Arm makes most of its money from royalties and licensing its architecture. More than 50% of this revenue comes from smartphones and consumer electronics. So far, it is not seeing a big boost from AI.

“Growth in the near term for Arm is really not about AI, it’s about mobile, it’s about royalty increases,” Jamie Mills O’Brien, investment director at Abrdn, told CNBC’s “Street Signs Europe” on Monday.

“In the longer term, I think Arm is trying to focus investors minds on the potential … AI in the edge, AI in the data center, but at the moment that’s not a huge part of the company’s exposure.”

Arm’s future in AI

Arm’s AI future is unlikely to come from the huge amounts of chips required to train big data models.

Instead, it’s more likely to be a major player in AI on the “edge.” This phrase refers to AI processes carried out on a device, such as a smartphone, rather than in the cloud, like ChatGPT.

For this to happen, devices will require low-power but high-performance chips able to carry out the computing required for AI applications. Arm is designing the architecture for these chips.
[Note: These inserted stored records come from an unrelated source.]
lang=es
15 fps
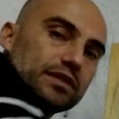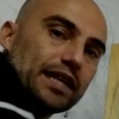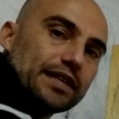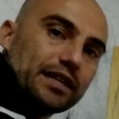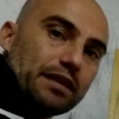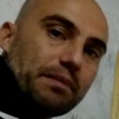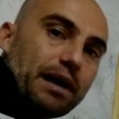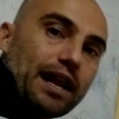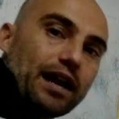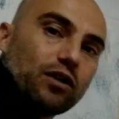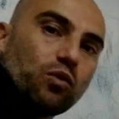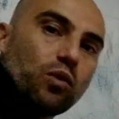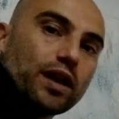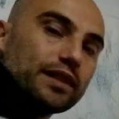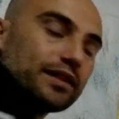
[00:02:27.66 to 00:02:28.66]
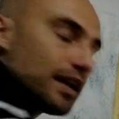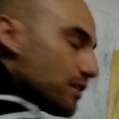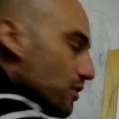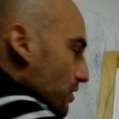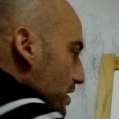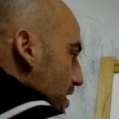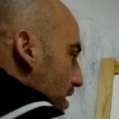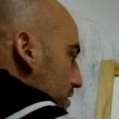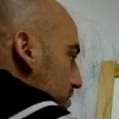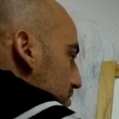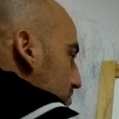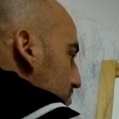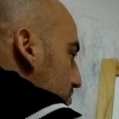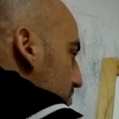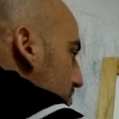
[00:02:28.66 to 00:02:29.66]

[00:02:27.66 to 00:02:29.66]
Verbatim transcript: 6 semanas, 42 días,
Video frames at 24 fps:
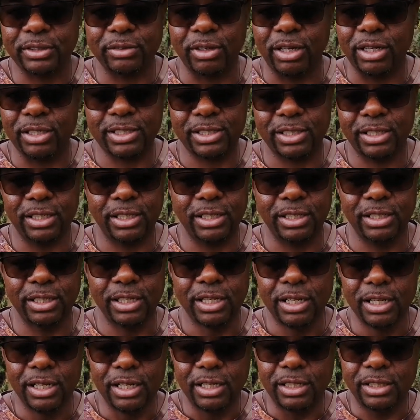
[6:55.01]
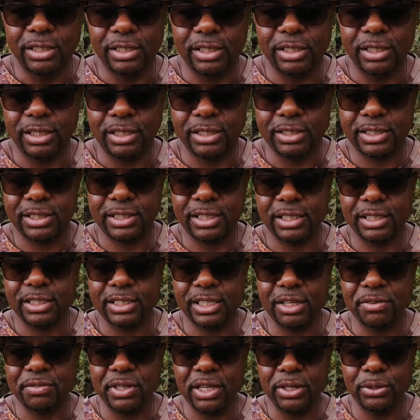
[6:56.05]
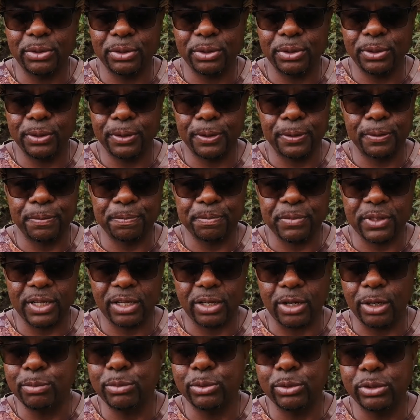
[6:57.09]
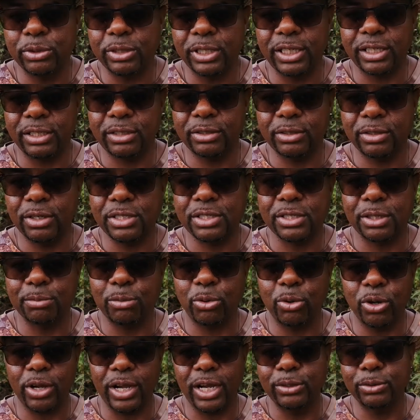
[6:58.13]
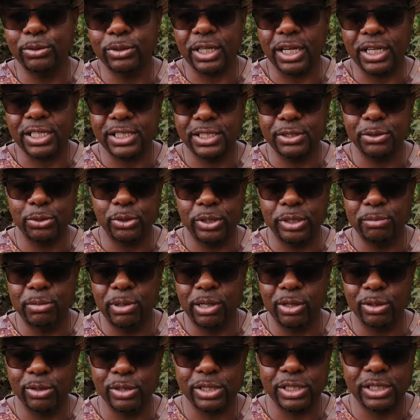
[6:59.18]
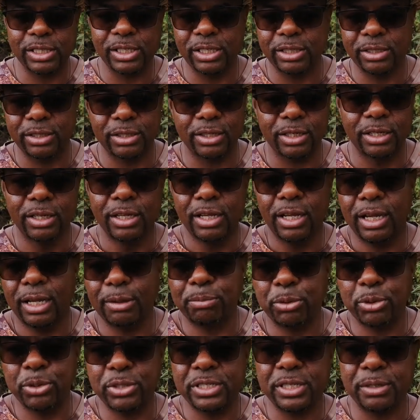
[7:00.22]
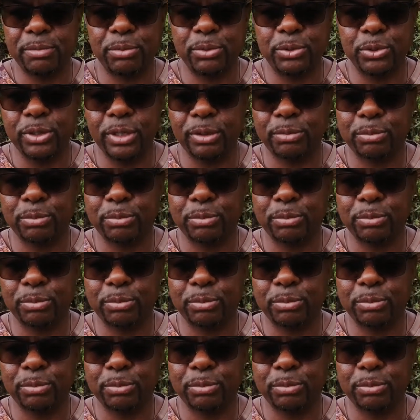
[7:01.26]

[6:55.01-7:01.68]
toi, ça vient de, comme nous, les, notre zambrocal, notre racine, nous les mélanger euh, un peu de zébu,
“If you’re doing AI on a smartphone or car you’re not going to have that same level of compute power, so you need to optimize the model to run locally,” Peter Richardson, research director at Counterpoint Research, told CNBC.

“Those processors will almost certainly be Arm-based”
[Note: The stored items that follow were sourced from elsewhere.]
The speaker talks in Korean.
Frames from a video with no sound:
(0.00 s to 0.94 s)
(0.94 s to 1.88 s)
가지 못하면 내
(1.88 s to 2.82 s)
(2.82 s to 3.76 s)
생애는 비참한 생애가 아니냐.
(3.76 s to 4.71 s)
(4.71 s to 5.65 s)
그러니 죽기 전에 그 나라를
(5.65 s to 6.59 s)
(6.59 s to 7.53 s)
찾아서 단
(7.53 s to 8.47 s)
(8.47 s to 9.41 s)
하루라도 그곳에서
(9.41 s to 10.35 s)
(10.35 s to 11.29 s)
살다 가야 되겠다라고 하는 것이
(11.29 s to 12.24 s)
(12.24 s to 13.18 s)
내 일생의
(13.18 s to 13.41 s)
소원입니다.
Arm said in its IPO filing that its processors already run AI workloads “and every smartphone currently in the market efficiently runs AI inference applications, such as voice recognition and applying filters to digital images.”

However, Arm is unlikely to see the benefit from AI filter through to its revenue for at least three-to-five years, Richard Windsor, founder of Radio Free Mobile, told CNBC.

What SoftBank has been required to do is to sell Arm as an AI company like Nvidia,” Windsor said.

“Now, in the long term absolutely, I’m a big proponent on running AI on end-devices, it makes an awful lot of economic sense for the provider of the service, and also much more in general in terms of the quality of the service, privacy and security and so on and so forth. But those revenues are not accruing to Arm right now.”